Problem to solve >>
Print the entries below again exactly as they stand, but skip any picture.

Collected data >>
---

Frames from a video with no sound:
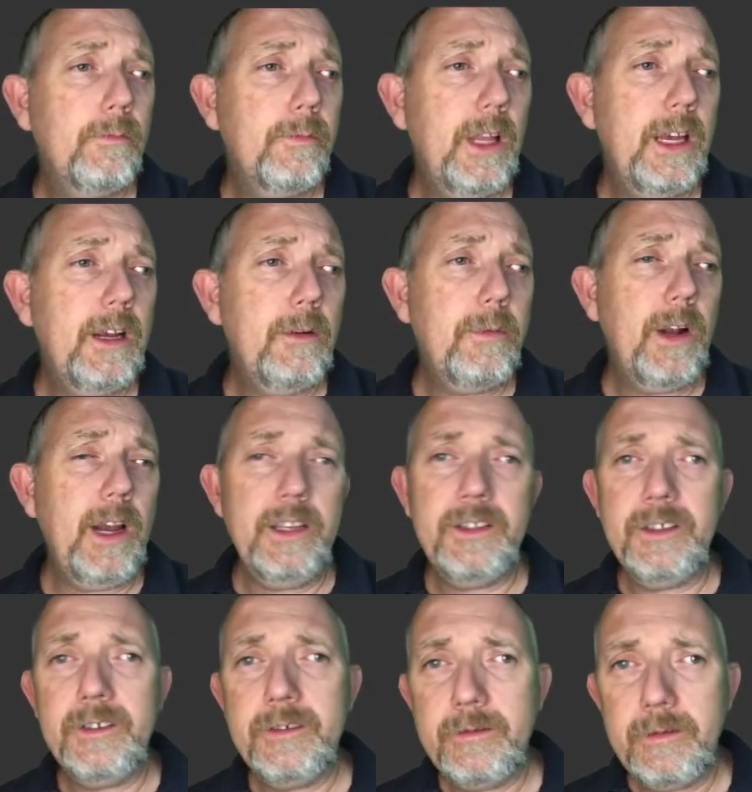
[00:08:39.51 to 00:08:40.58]
player
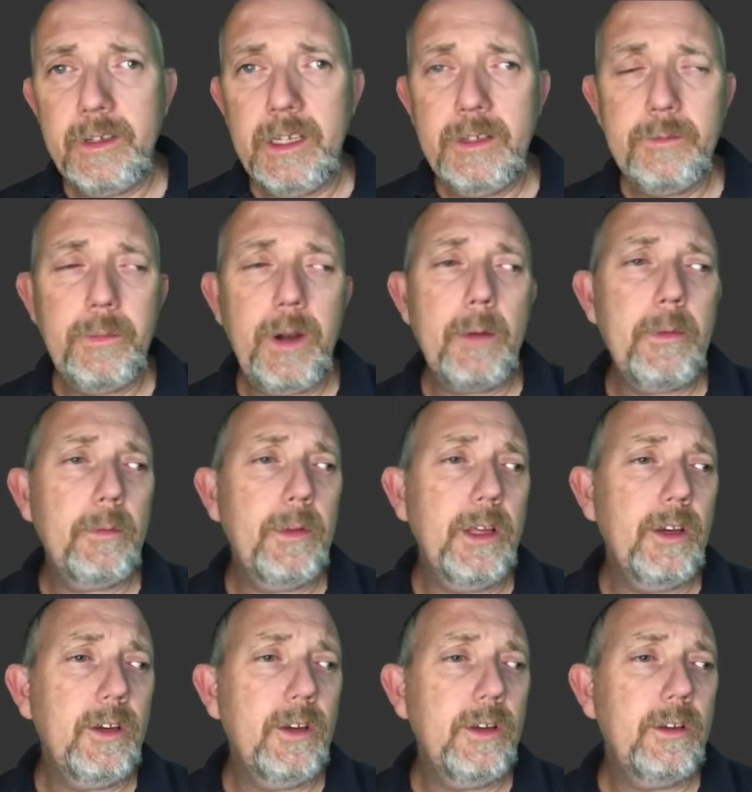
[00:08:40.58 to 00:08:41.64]
prices is probably
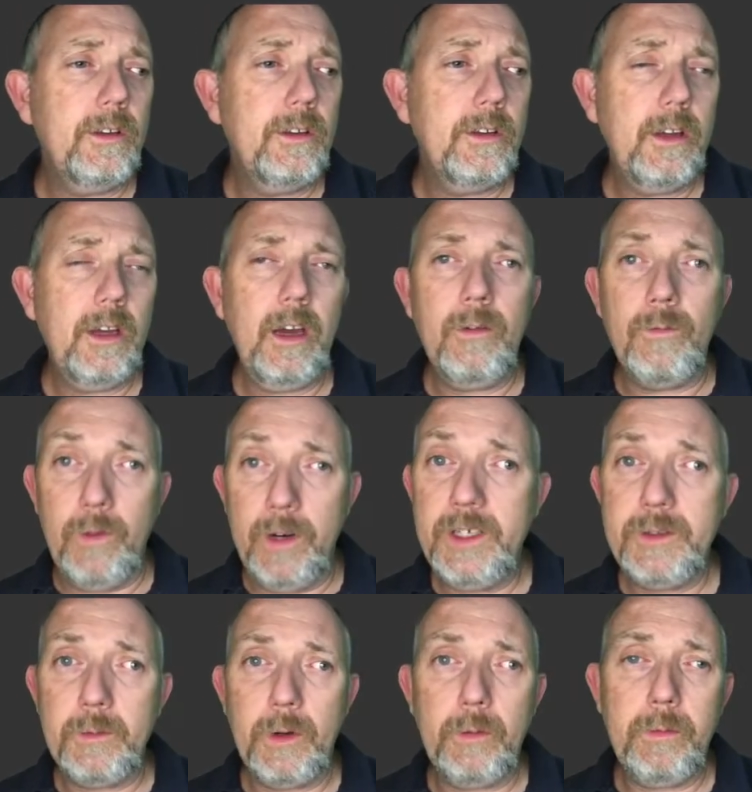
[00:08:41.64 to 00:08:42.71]
a good
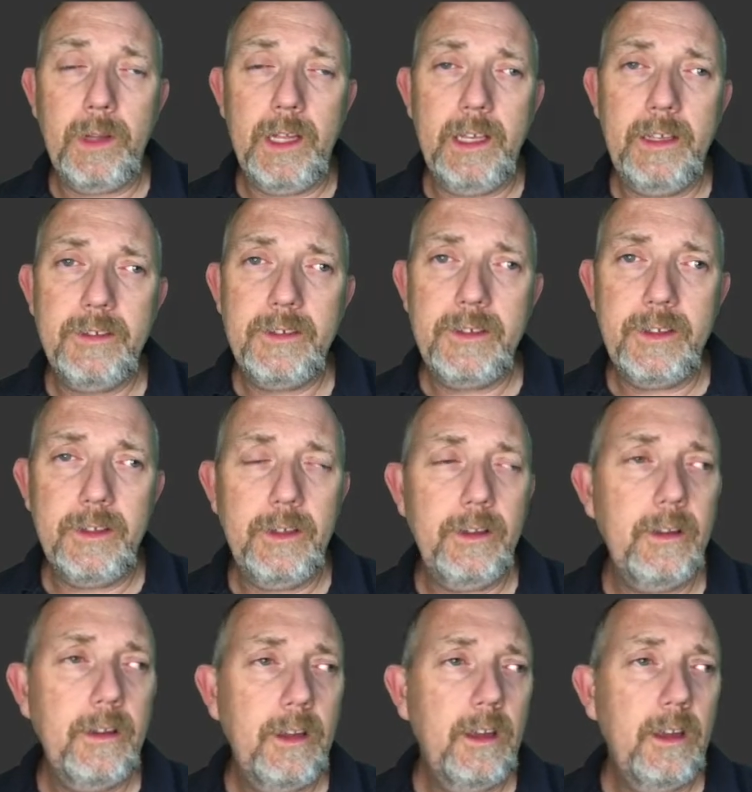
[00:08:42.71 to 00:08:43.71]
reasonable place to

---

Answer area >>
Frames from a video with no sound:
[00:08:39.51 to 00:08:40.58]
player
[00:08:40.58 to 00:08:41.64]
prices is probably
[00:08:41.64 to 00:08:42.71]
a good
[00:08:42.71 to 00:08:43.71]
reasonable place to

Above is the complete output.